Collected data
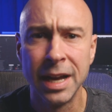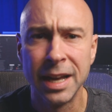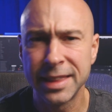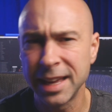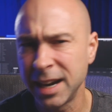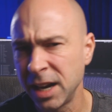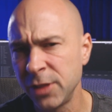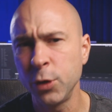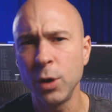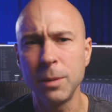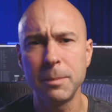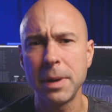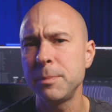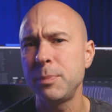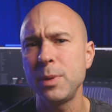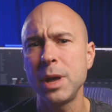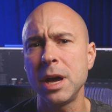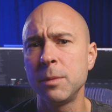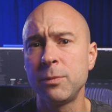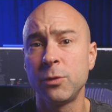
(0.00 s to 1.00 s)
that I thought might
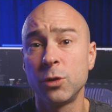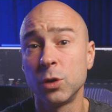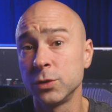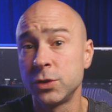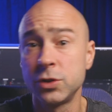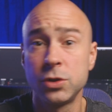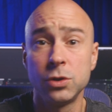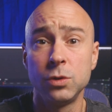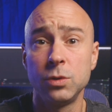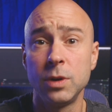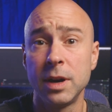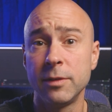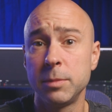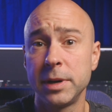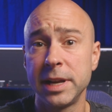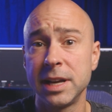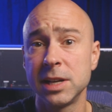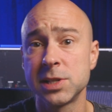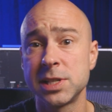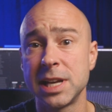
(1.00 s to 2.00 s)
be helpful to
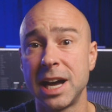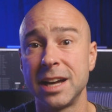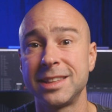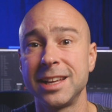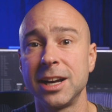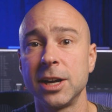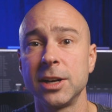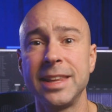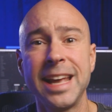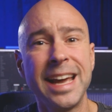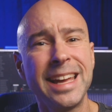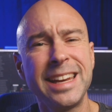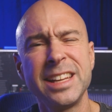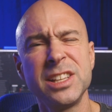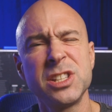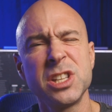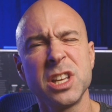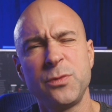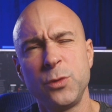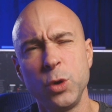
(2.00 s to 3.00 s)
everybody else out there, and that
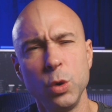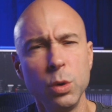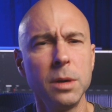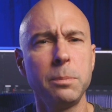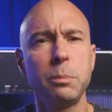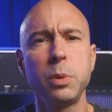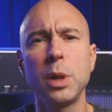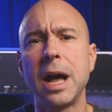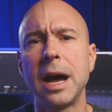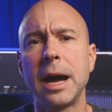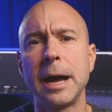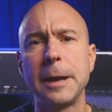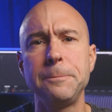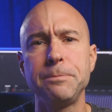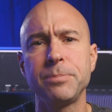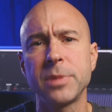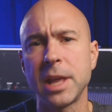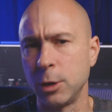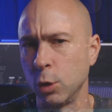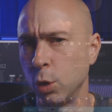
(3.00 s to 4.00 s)
is if you apply
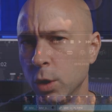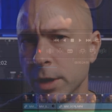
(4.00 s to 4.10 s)
an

Work required: Copy out every line above without change, dropping the pictures.

Exercise result:
(0.00 s to 1.00 s)
that I thought might
(1.00 s to 2.00 s)
be helpful to
(2.00 s to 3.00 s)
everybody else out there, and that
(3.00 s to 4.00 s)
is if you apply
(4.00 s to 4.10 s)
an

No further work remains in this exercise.